Re: [dm-devel] [PATCH 0/6] dax poison recovery with RWF_RECOVERY_DATA flag
From: Christoph Hellwig
Date: Wed Oct 27 2021 - 02:50:28 EST
On Fri, Oct 22, 2021 at 08:52:55PM +0000, Jane Chu wrote:
> Thanks - I try to be honest. As far as I can tell, the argument
> about the flag is a philosophical argument between two views.
> One view assumes design based on perfect hardware, and media error
> belongs to the category of brokenness. Another view sees media
> error as a build-in hardware component and make design to include
> dealing with such errors.
No, I don't think so. Bit errors do happen in all media, which is
why devices are built to handle them. It is just the Intel-style
pmem interface to handle them which is completely broken.
> errors in mind from start. I guess I'm trying to articulate why
> it is acceptable to include the RWF_DATA_RECOVERY flag to the
> existing RWF_ flags. - this way, pwritev2 remain fast on fast path,
> and its slow path (w/ error clearing) is faster than other alternative.

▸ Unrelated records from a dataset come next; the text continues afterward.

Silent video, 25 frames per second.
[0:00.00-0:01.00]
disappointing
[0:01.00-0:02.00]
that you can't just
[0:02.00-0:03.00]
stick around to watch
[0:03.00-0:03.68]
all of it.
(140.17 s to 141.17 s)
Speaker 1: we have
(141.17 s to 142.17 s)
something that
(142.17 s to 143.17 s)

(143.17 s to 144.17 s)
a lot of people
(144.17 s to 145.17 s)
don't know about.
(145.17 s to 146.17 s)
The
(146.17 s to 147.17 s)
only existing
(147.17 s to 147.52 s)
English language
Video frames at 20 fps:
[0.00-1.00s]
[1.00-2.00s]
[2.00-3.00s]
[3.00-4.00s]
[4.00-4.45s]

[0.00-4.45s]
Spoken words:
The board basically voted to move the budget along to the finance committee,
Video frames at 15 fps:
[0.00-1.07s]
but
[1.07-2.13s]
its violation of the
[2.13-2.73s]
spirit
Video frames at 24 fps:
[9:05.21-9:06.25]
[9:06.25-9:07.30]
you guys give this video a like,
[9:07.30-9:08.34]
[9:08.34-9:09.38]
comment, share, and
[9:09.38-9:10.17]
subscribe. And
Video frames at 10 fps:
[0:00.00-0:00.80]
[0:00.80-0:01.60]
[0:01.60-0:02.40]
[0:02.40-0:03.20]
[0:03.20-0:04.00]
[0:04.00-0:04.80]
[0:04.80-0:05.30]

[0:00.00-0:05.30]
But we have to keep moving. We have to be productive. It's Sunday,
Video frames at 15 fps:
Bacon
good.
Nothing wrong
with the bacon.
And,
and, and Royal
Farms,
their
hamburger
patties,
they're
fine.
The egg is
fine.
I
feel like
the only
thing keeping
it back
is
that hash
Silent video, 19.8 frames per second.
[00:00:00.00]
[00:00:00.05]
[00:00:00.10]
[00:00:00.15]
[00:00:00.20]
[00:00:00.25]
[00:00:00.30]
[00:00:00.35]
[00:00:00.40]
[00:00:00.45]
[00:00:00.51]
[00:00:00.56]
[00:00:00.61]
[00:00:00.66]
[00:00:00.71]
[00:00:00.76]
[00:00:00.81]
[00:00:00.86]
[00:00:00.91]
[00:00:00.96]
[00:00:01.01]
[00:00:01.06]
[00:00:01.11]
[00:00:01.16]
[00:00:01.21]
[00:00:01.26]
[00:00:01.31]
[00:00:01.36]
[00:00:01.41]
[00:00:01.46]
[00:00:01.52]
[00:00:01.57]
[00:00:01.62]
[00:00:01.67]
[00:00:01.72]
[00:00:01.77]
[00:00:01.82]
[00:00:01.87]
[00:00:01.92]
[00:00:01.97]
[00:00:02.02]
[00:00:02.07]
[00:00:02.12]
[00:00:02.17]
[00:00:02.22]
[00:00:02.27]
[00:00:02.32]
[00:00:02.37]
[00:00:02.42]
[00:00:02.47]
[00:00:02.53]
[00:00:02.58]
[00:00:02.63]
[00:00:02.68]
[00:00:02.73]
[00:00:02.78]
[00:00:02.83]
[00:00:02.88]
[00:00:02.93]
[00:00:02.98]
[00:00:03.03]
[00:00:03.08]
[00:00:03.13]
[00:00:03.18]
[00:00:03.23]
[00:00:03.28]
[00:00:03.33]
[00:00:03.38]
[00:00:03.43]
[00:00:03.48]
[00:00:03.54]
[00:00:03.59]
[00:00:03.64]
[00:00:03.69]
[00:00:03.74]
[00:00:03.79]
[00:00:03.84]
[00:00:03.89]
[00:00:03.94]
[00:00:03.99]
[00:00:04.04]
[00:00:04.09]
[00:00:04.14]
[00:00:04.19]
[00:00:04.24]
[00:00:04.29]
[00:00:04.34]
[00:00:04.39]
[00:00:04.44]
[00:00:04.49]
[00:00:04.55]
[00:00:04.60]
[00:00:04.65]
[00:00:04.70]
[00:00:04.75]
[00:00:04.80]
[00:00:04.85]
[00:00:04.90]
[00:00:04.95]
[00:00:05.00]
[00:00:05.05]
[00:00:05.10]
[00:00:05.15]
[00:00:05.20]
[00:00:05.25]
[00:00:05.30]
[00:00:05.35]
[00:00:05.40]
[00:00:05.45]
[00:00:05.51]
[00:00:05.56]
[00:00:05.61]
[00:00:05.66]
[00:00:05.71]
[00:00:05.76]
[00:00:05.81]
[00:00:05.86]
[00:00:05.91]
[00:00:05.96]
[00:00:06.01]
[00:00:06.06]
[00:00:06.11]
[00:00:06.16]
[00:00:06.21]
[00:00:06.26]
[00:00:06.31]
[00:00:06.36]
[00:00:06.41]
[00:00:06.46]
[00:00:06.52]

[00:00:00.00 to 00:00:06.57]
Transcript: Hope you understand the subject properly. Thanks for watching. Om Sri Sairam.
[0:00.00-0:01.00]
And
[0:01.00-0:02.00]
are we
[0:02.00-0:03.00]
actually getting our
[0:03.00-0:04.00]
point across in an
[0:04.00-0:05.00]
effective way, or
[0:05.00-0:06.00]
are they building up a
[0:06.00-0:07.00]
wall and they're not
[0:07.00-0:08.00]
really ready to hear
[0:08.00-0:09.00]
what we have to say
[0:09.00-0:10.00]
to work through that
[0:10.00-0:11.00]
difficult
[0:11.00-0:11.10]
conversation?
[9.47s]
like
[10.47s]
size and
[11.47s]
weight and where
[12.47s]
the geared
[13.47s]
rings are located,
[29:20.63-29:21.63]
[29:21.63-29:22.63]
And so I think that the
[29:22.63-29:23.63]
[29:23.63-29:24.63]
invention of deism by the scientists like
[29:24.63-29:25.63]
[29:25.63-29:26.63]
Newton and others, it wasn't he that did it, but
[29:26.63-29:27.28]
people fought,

> Other alternative being 1 system call to clear the poison, and
> another system call to run the fast pwrite for recovery, what
> happens if something happened in between?
Well, my point is doing recovery from bit errors is by definition not
the fast path. Which is why I'd rather keep it away from the pmem
read/write fast path, which also happens to be the (much more important)
non-pmem read/write path.